TASK: Output only the entries, exactly as given, without the pictures.

THE DATA:
^^^^^^^^

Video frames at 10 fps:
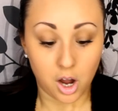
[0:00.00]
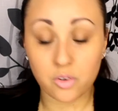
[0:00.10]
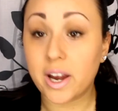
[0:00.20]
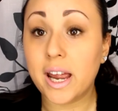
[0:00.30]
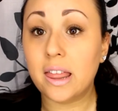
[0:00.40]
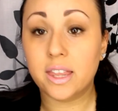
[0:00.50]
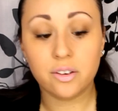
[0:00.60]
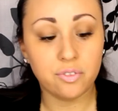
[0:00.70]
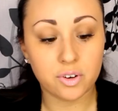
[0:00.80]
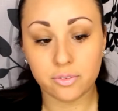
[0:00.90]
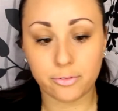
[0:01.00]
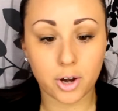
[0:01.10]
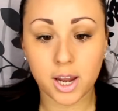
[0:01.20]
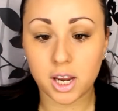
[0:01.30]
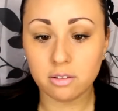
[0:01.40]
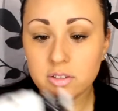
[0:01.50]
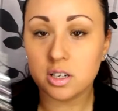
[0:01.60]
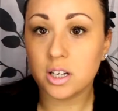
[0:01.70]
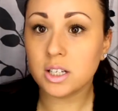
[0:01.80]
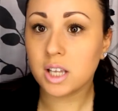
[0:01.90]
Alright, and then for a free gift,
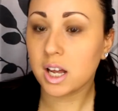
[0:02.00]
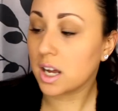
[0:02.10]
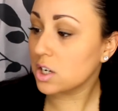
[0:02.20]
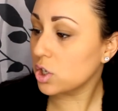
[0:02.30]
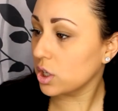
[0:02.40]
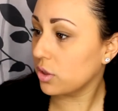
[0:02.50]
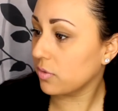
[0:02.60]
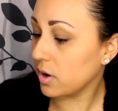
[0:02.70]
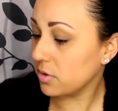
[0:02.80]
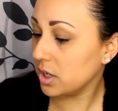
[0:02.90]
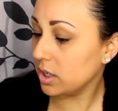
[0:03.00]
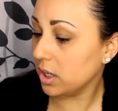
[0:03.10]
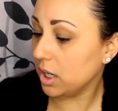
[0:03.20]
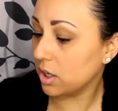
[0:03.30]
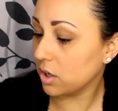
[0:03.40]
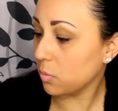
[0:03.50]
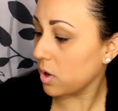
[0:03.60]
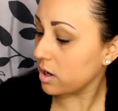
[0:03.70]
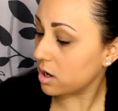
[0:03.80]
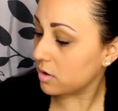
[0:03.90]
NYX had actually thrown in here
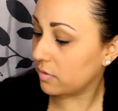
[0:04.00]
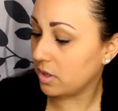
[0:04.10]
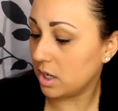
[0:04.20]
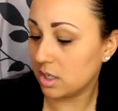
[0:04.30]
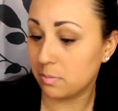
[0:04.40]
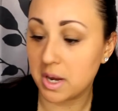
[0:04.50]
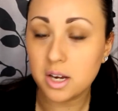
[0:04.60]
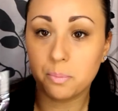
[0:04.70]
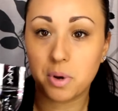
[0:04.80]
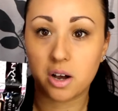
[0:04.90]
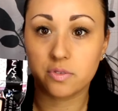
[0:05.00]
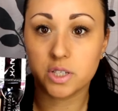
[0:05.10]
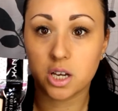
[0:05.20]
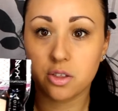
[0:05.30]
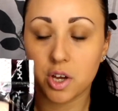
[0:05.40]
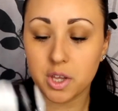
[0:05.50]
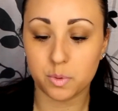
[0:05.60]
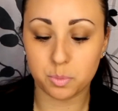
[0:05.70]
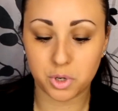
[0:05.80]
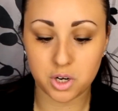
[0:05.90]
one of these makeup puffs, so I thought that
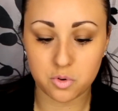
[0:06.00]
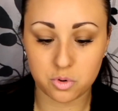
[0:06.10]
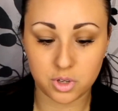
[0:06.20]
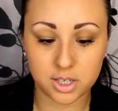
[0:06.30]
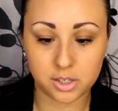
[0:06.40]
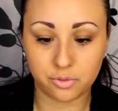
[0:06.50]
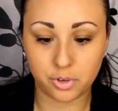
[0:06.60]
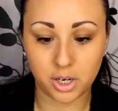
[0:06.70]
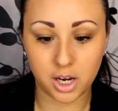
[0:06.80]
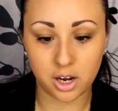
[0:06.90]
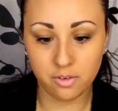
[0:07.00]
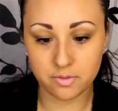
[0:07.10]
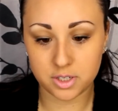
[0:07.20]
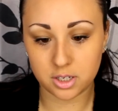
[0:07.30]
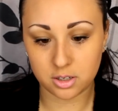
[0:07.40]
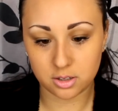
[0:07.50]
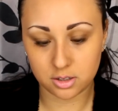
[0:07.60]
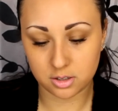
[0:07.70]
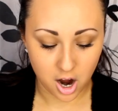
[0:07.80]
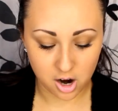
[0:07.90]
was pretty cool as a free gift.
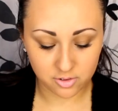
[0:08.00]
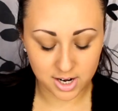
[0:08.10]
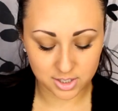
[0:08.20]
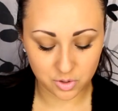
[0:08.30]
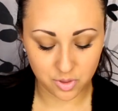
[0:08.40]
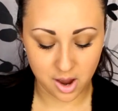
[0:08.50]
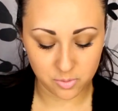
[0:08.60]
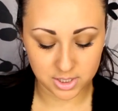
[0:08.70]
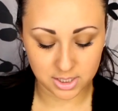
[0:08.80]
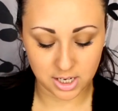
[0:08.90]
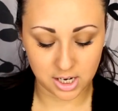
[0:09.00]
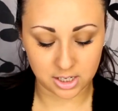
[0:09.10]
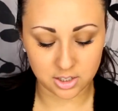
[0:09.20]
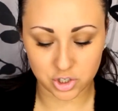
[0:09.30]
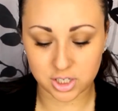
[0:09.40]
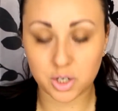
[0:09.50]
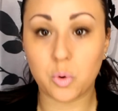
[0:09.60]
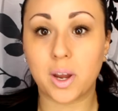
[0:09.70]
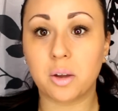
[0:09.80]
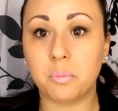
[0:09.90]
Alright, so that was it. Just a
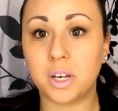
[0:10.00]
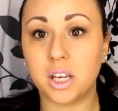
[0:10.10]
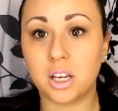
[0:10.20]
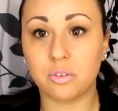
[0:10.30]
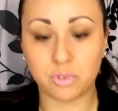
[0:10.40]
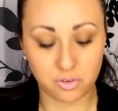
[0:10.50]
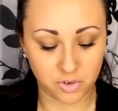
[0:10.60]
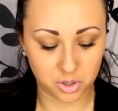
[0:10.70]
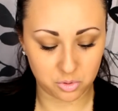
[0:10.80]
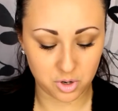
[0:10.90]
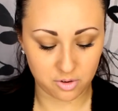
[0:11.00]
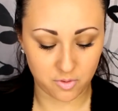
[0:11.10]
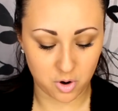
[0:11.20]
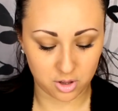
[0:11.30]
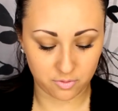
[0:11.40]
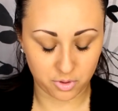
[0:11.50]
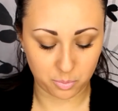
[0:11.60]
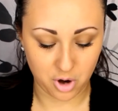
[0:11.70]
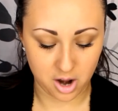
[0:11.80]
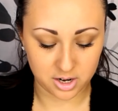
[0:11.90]
quick mini review of all of the
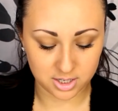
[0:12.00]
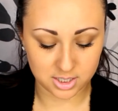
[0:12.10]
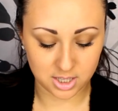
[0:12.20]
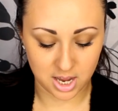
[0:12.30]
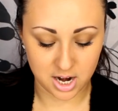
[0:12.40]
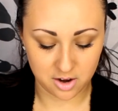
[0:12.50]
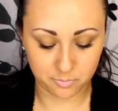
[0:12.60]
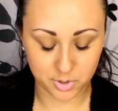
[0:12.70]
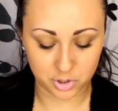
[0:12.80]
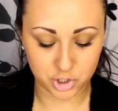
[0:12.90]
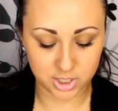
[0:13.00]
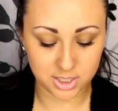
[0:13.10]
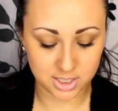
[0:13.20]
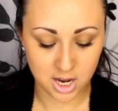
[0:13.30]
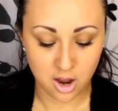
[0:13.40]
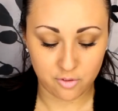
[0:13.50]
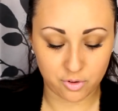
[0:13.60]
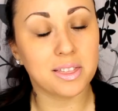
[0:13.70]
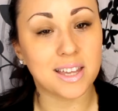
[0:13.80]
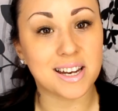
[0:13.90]
products that I've purchased,
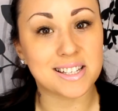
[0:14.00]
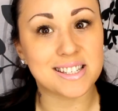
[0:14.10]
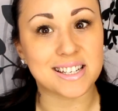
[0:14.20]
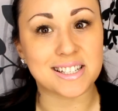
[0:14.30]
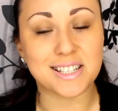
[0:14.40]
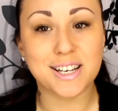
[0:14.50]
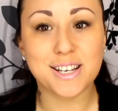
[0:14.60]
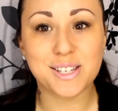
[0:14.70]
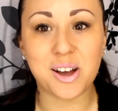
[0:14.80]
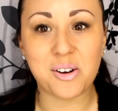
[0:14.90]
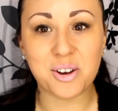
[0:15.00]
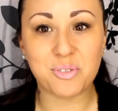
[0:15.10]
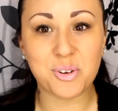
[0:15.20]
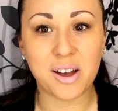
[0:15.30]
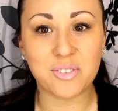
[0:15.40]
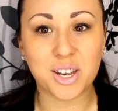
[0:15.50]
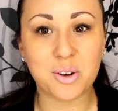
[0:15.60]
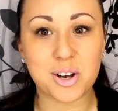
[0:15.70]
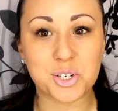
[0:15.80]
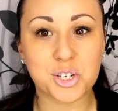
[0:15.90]
but that is it. So if you have any
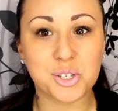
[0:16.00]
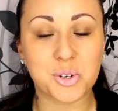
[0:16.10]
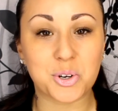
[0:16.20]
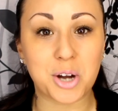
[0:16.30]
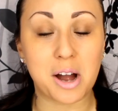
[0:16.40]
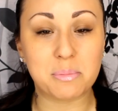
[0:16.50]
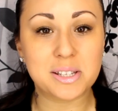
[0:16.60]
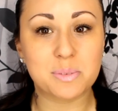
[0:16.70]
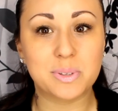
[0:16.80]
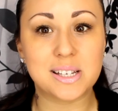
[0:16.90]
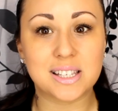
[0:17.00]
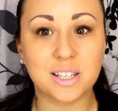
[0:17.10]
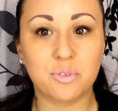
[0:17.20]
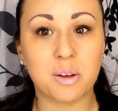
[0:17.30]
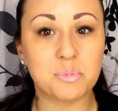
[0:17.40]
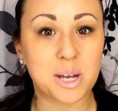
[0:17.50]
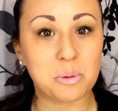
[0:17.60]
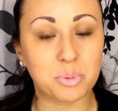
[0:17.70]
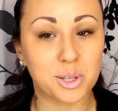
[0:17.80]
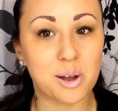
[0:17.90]
questions or comments, please leave them
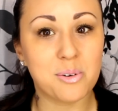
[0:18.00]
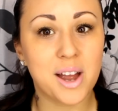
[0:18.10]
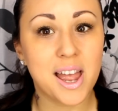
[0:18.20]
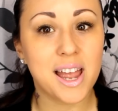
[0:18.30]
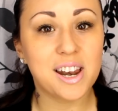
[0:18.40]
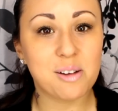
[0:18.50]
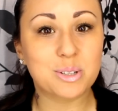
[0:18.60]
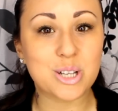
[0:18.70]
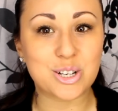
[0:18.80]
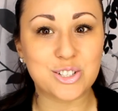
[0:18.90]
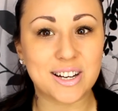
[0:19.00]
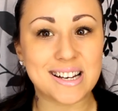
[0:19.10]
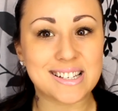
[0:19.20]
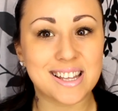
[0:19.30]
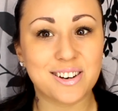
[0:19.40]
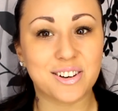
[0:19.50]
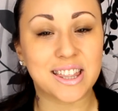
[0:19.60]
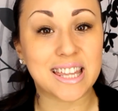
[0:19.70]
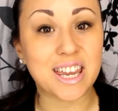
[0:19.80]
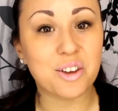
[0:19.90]
down below, and I will talk to you guys later.
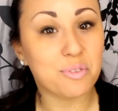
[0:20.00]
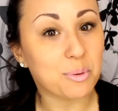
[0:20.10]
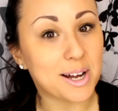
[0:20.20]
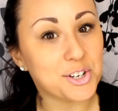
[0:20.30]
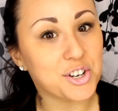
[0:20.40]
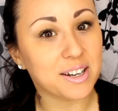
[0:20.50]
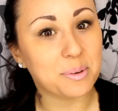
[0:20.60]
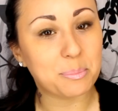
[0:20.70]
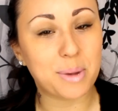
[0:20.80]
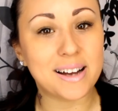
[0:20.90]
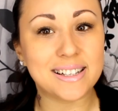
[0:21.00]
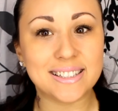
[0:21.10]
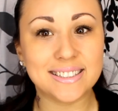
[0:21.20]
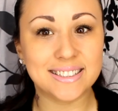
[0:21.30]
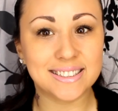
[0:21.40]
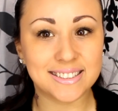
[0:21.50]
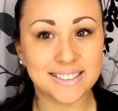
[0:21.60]
Thank you for watching. Bye!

^^^^^^^^

RESPONSE TO THE EXERCISE:
Video frames at 10 fps:
[0:00.00]
[0:00.10]
[0:00.20]
[0:00.30]
[0:00.40]
[0:00.50]
[0:00.60]
[0:00.70]
[0:00.80]
[0:00.90]
[0:01.00]
[0:01.10]
[0:01.20]
[0:01.30]
[0:01.40]
[0:01.50]
[0:01.60]
[0:01.70]
[0:01.80]
[0:01.90]
Alright, and then for a free gift,
[0:02.00]
[0:02.10]
[0:02.20]
[0:02.30]
[0:02.40]
[0:02.50]
[0:02.60]
[0:02.70]
[0:02.80]
[0:02.90]
[0:03.00]
[0:03.10]
[0:03.20]
[0:03.30]
[0:03.40]
[0:03.50]
[0:03.60]
[0:03.70]
[0:03.80]
[0:03.90]
NYX had actually thrown in here
[0:04.00]
[0:04.10]
[0:04.20]
[0:04.30]
[0:04.40]
[0:04.50]
[0:04.60]
[0:04.70]
[0:04.80]
[0:04.90]
[0:05.00]
[0:05.10]
[0:05.20]
[0:05.30]
[0:05.40]
[0:05.50]
[0:05.60]
[0:05.70]
[0:05.80]
[0:05.90]
one of these makeup puffs, so I thought that
[0:06.00]
[0:06.10]
[0:06.20]
[0:06.30]
[0:06.40]
[0:06.50]
[0:06.60]
[0:06.70]
[0:06.80]
[0:06.90]
[0:07.00]
[0:07.10]
[0:07.20]
[0:07.30]
[0:07.40]
[0:07.50]
[0:07.60]
[0:07.70]
[0:07.80]
[0:07.90]
was pretty cool as a free gift.
[0:08.00]
[0:08.10]
[0:08.20]
[0:08.30]
[0:08.40]
[0:08.50]
[0:08.60]
[0:08.70]
[0:08.80]
[0:08.90]
[0:09.00]
[0:09.10]
[0:09.20]
[0:09.30]
[0:09.40]
[0:09.50]
[0:09.60]
[0:09.70]
[0:09.80]
[0:09.90]
Alright, so that was it. Just a
[0:10.00]
[0:10.10]
[0:10.20]
[0:10.30]
[0:10.40]
[0:10.50]
[0:10.60]
[0:10.70]
[0:10.80]
[0:10.90]
[0:11.00]
[0:11.10]
[0:11.20]
[0:11.30]
[0:11.40]
[0:11.50]
[0:11.60]
[0:11.70]
[0:11.80]
[0:11.90]
quick mini review of all of the
[0:12.00]
[0:12.10]
[0:12.20]
[0:12.30]
[0:12.40]
[0:12.50]
[0:12.60]
[0:12.70]
[0:12.80]
[0:12.90]
[0:13.00]
[0:13.10]
[0:13.20]
[0:13.30]
[0:13.40]
[0:13.50]
[0:13.60]
[0:13.70]
[0:13.80]
[0:13.90]
products that I've purchased,
[0:14.00]
[0:14.10]
[0:14.20]
[0:14.30]
[0:14.40]
[0:14.50]
[0:14.60]
[0:14.70]
[0:14.80]
[0:14.90]
[0:15.00]
[0:15.10]
[0:15.20]
[0:15.30]
[0:15.40]
[0:15.50]
[0:15.60]
[0:15.70]
[0:15.80]
[0:15.90]
but that is it. So if you have any
[0:16.00]
[0:16.10]
[0:16.20]
[0:16.30]
[0:16.40]
[0:16.50]
[0:16.60]
[0:16.70]
[0:16.80]
[0:16.90]
[0:17.00]
[0:17.10]
[0:17.20]
[0:17.30]
[0:17.40]
[0:17.50]
[0:17.60]
[0:17.70]
[0:17.80]
[0:17.90]
questions or comments, please leave them
[0:18.00]
[0:18.10]
[0:18.20]
[0:18.30]
[0:18.40]
[0:18.50]
[0:18.60]
[0:18.70]
[0:18.80]
[0:18.90]
[0:19.00]
[0:19.10]
[0:19.20]
[0:19.30]
[0:19.40]
[0:19.50]
[0:19.60]
[0:19.70]
[0:19.80]
[0:19.90]
down below, and I will talk to you guys later.
[0:20.00]
[0:20.10]
[0:20.20]
[0:20.30]
[0:20.40]
[0:20.50]
[0:20.60]
[0:20.70]
[0:20.80]
[0:20.90]
[0:21.00]
[0:21.10]
[0:21.20]
[0:21.30]
[0:21.40]
[0:21.50]
[0:21.60]
Thank you for watching. Bye!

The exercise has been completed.